L'Hirondelle on the Royal Road in San Juan Capo
     So I was at home threatening the dog, when I were called away to a garden wedding in San Juan Capistrano.  I booked a room at the closest, most economical motel, so that I might enjoy a mini-vacation.  Only after I made the rez did I read the Yelp reviews [note to self: mistake], wherein each reviewer posted a variation of, "This is the worst sh__hole I've ever stayed in.  The only good thing is that it's next door to In 'n' Out."
     It wasn't that bad.  I slept through the freeway sounds, drab decor and the train whistle 5x in the night.  From my window, I watched the patrons of said In 'n' Out enjoy their burgers and fries with the zeal and reverence many people reserve for religious parades and self-flagellation.  I enjoyed L'Hirondelle, the Mozart Café, the Los Rios historic district and the wedding, spiced with paella, dancing and karaoke.
     I came home, I packed and left the next day for an unexpected funeral up north.  Expected or no, funerals are downers.  This was no exception.  My cousin, Chuck, was a fine man, a loving husband, a caring father, and cut down in the prime of his life.  We were and are all very blue at his passing.
     I looked at my cousins, our first time together in several decades, and realized this is how it's going to be-- we'll see each other on the funeral circuit.  The new generation may offer some weddings we can attend in the future, but, so far, nothing.
     On my way home, I stopped in Hanford to meet with Sunny Frazier, my acquisitions editor at Oak Tree Press.  As we had done once before this past spring, we met for a quick bite at Superior Dairy.  When I first saw it in March, I knew it had to be a Huell Howser haunt.
     "Oh yes," said Sunny, "he's filmed every square inch of this place several times."

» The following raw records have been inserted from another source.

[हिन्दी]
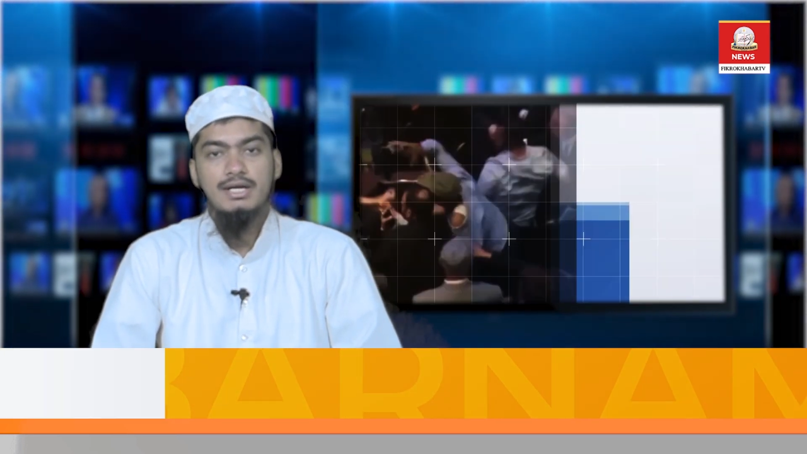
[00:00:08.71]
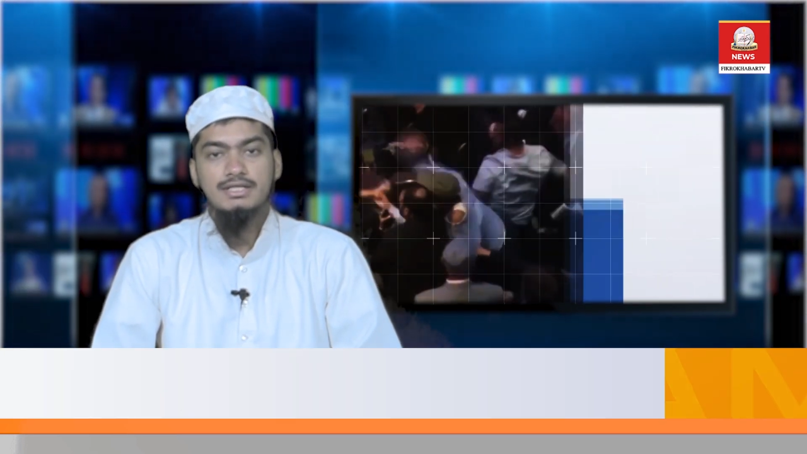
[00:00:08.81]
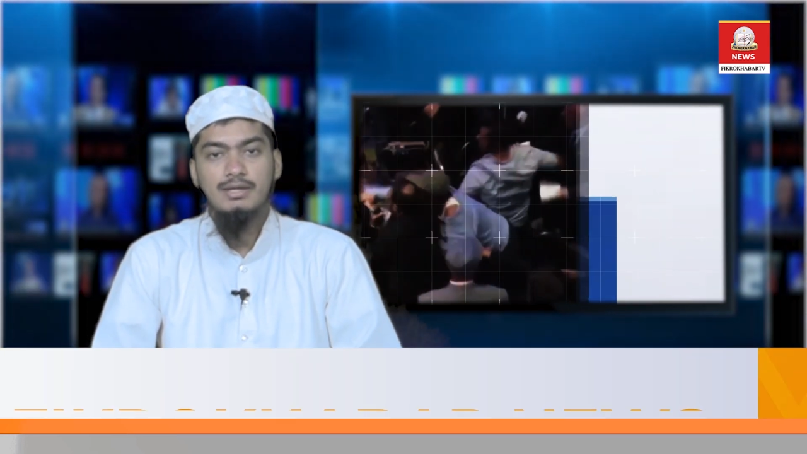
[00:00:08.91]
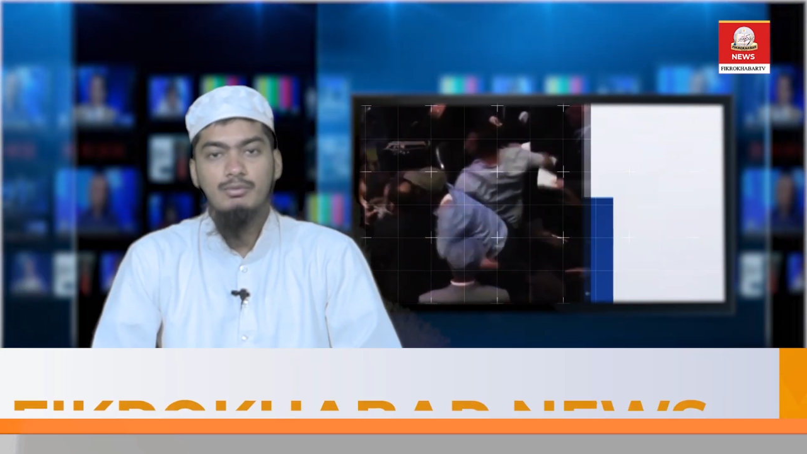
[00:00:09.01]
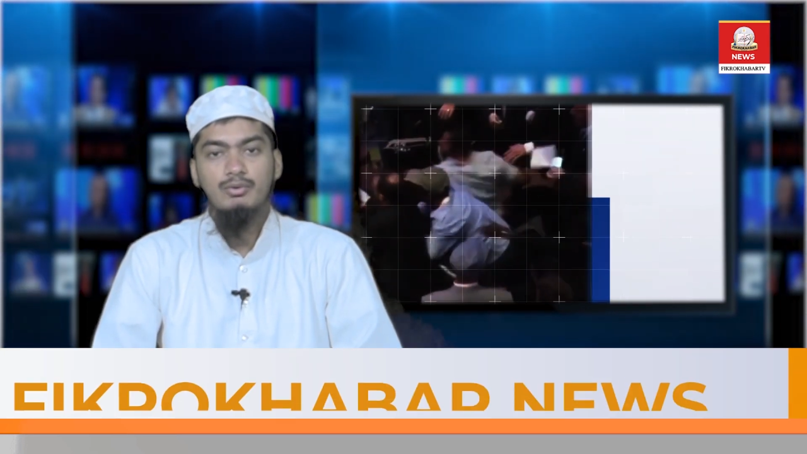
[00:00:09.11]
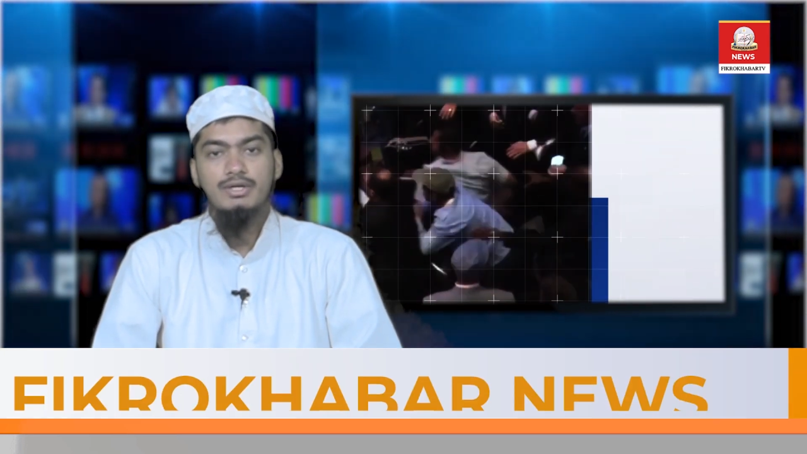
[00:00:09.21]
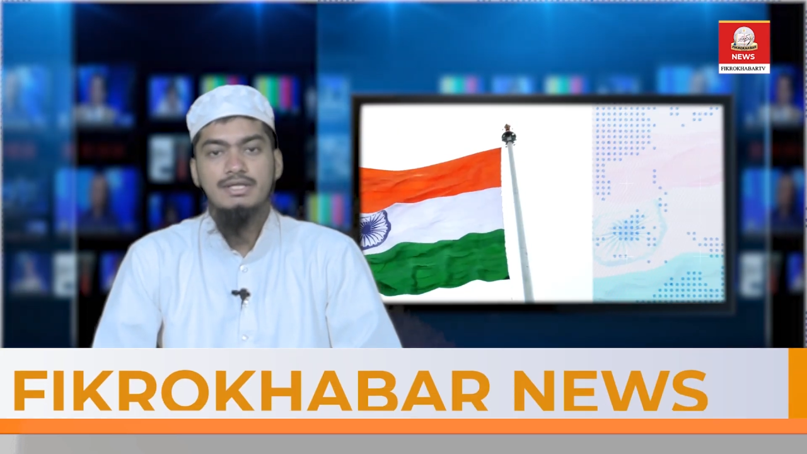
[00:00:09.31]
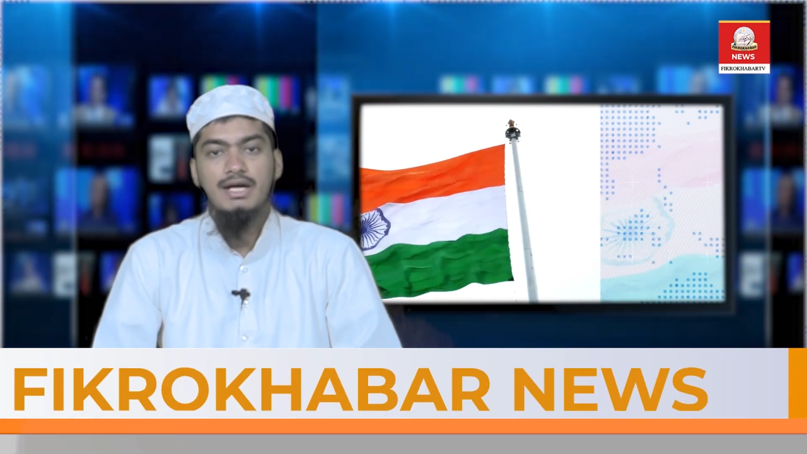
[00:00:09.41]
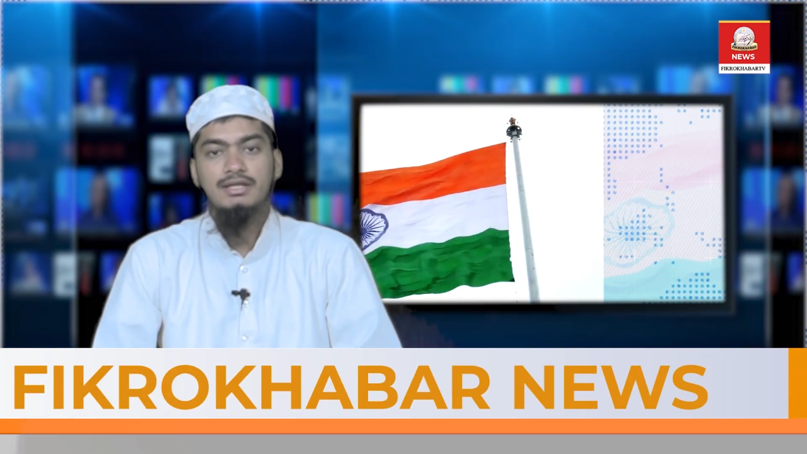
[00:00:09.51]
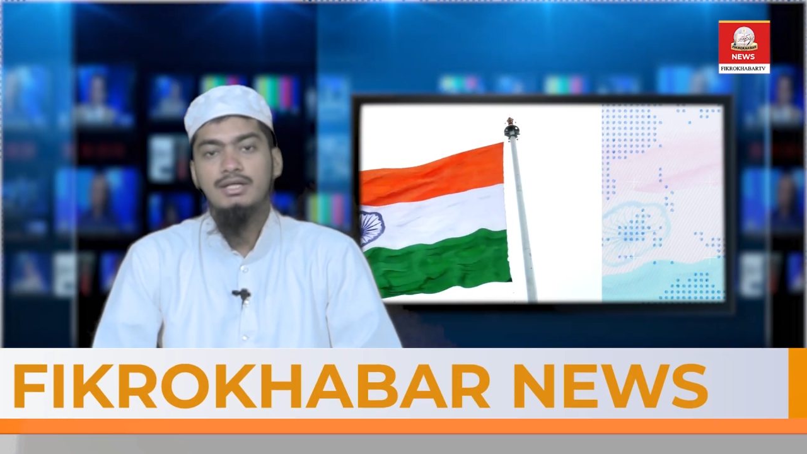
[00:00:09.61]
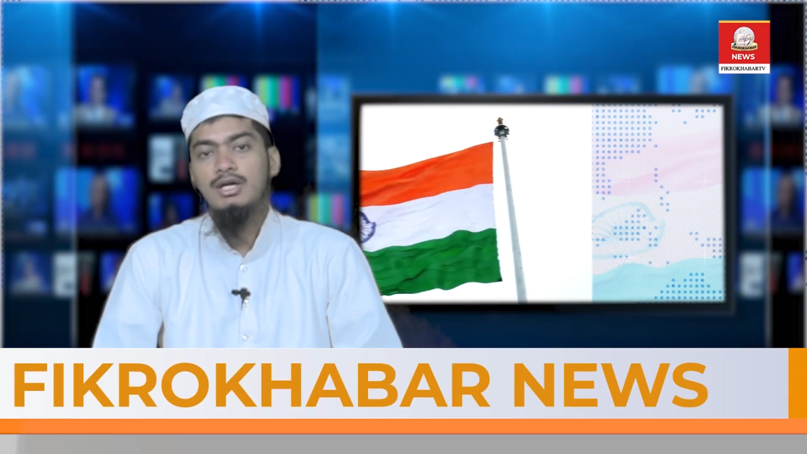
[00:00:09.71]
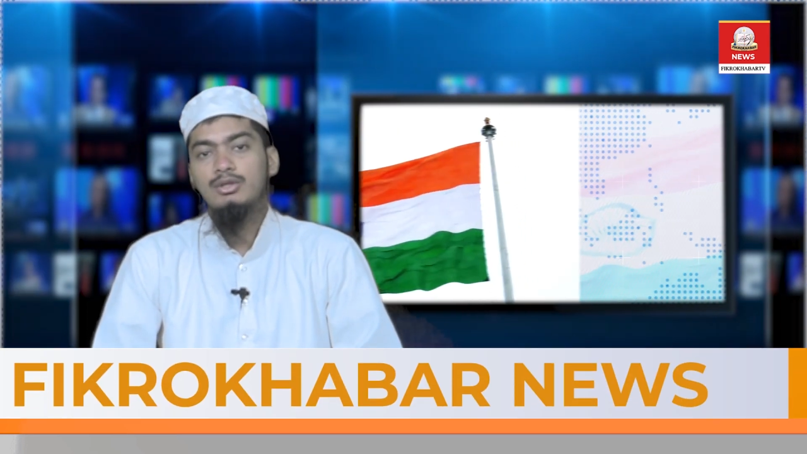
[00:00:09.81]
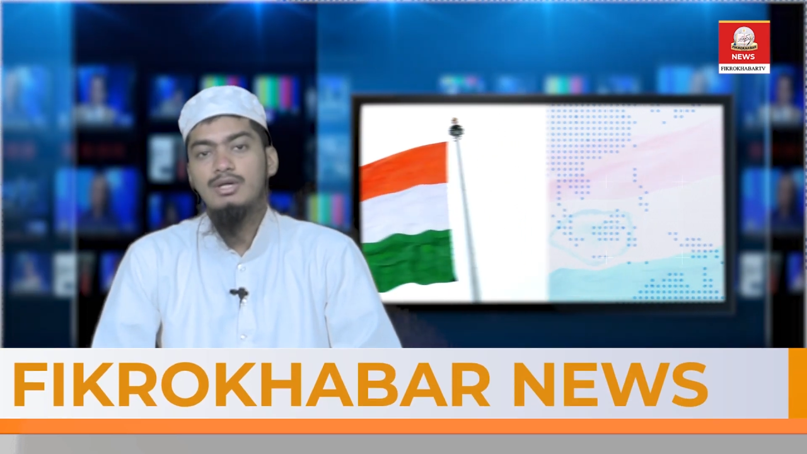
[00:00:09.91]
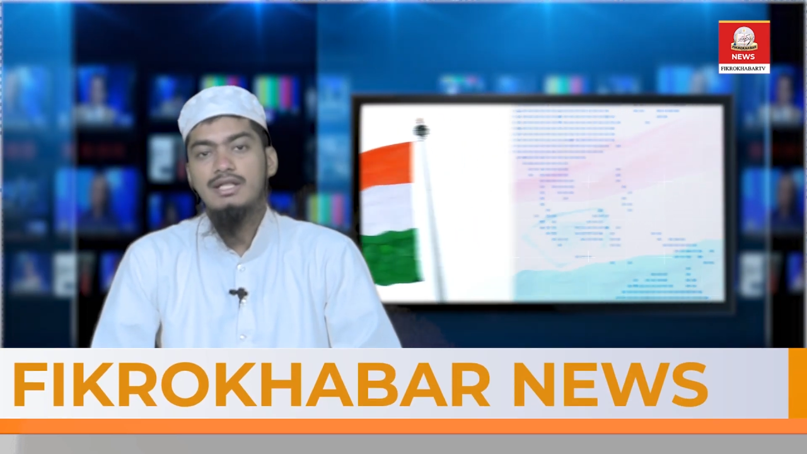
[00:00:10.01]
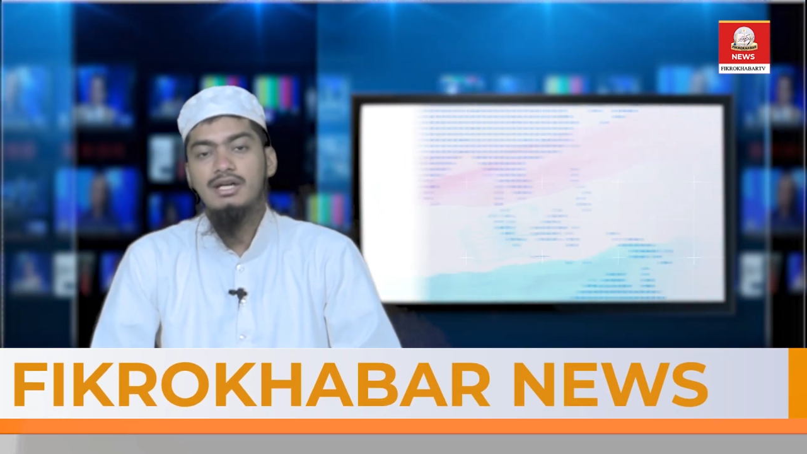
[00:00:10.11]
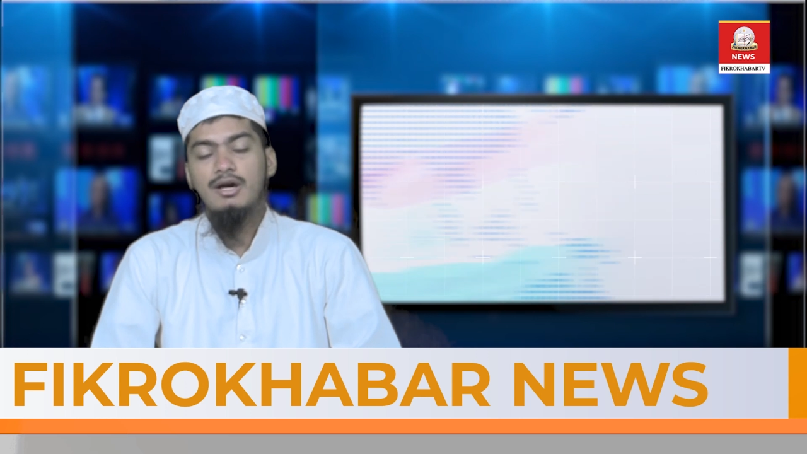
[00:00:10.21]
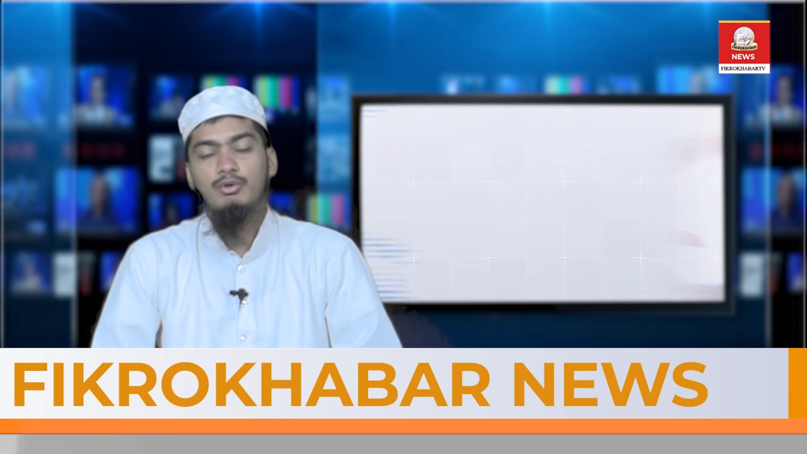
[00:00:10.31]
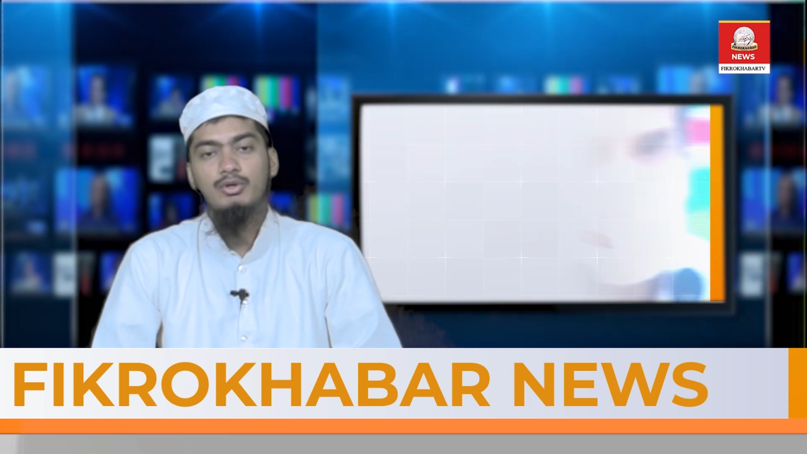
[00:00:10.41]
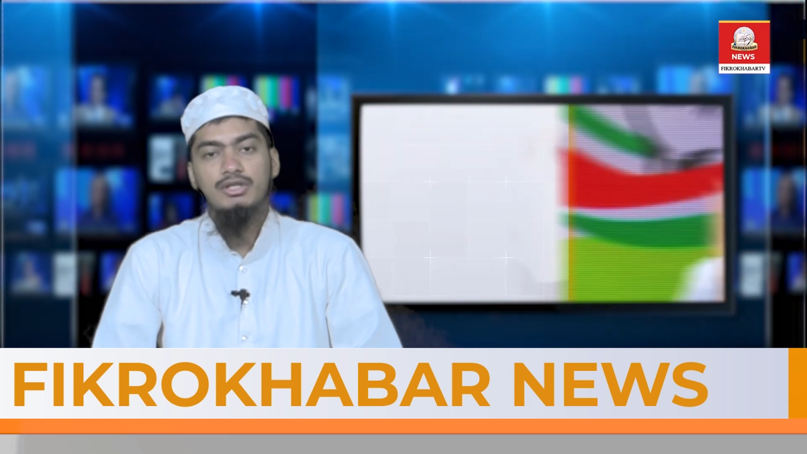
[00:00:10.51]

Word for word: ख़ास ख़बरों के साथ तो नादरन ख़बरों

Home of  giant portions of frozen confections
     How's this for kismet?  While skimming dozens of posts about Superior Dairy in an attempt to juice up this blog, I found a Huffpost article about National Ice Cream Cone Day, and guess what day that is?

Amanda Dollman servin' up a sundae

     That's right.  It's TODAY.  Go out and do your patriotic duty.  Go get yourself a brain freeze with sprinkles on top.

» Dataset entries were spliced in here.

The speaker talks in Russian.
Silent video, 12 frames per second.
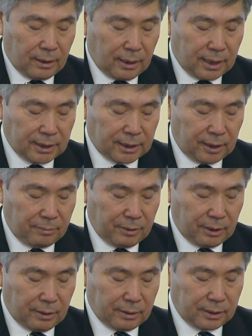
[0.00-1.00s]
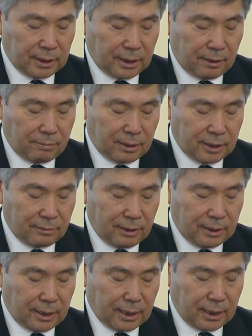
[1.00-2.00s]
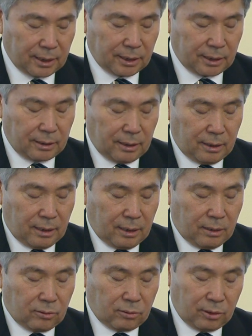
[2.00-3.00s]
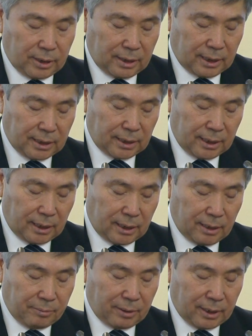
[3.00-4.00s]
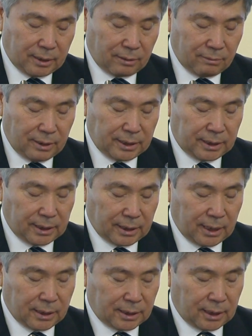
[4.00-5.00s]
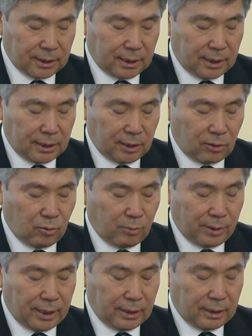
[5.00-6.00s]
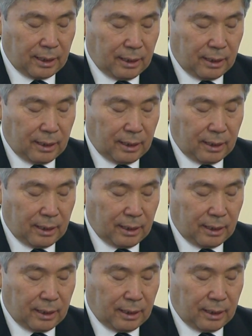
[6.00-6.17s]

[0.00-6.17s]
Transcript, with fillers: О схеме ценообразования на газ – только национальный оператор в лице «Казтрансгаз» закупает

Wednesday, August 29, 2012

Nuttin' Honey!


It’s Wednesday, my day to post a blog and I got nuttin’.  Nuttin’, honey.  How can I top last week’s blog?  It’s not every day the universe gives you a giant pink dildo about which to write.  

Without meaning to, I turned some Jehovah’s Witnesses away from my door a few moments ago.  Two slow walking old ladies in long broom skirts, hoping to sweep my soul to a forever where I am resurrected in my perfect body (FINALLY!) and I get to romp eternally in a perfect meadow on a perfect, reconstituted earth.  

I thought I heard a knock at the door but the dog didn’t bark.  I opened my upstairs bathroom window, shouted down, “Can I help you?” No response.  Later, the dog gave a tiny growl.  I looked out my living room window and saw them shuffling away from my property, looking dejected.  Probably nothing a good pink dildo wouldn’t cure.

My two British exchange students arrived yesterday.  They are beautiful, friendly and shorts-clad, with perfect white teeth.  They should meet my son.  One is an American Studies  and Film major, the other, more quiet and introspective, is an English literature major.  They are both adorable and helpful.  I hope my sons are as adorable and helpful when they travel abroad, representing not only America but their family of origin.

*Late Breaking News*

As I rode my bike yesterday afternoon, I caught this gorgeous, full arched double rainbow.  If you want to hear something funny, go to my Facebook page and click on "Youtube- Double Rainbow."  It has nothing to do with my rainbow, but I guarantee you'll laugh out loud.

Also-- drum roll, please--  the winner of the $10 Starbucks card is Anonymous.  Now she can say she is a prize-winning writer.  I know, I know, Anonymous-- you have already won many other writing prizes.  

Second place:  Brandon Kelly  
Honorable Mention:  Alexis Silver, Sunny Frazier and Analia M (for Murder)

Thank you to those who participated.  It was a lot of fun.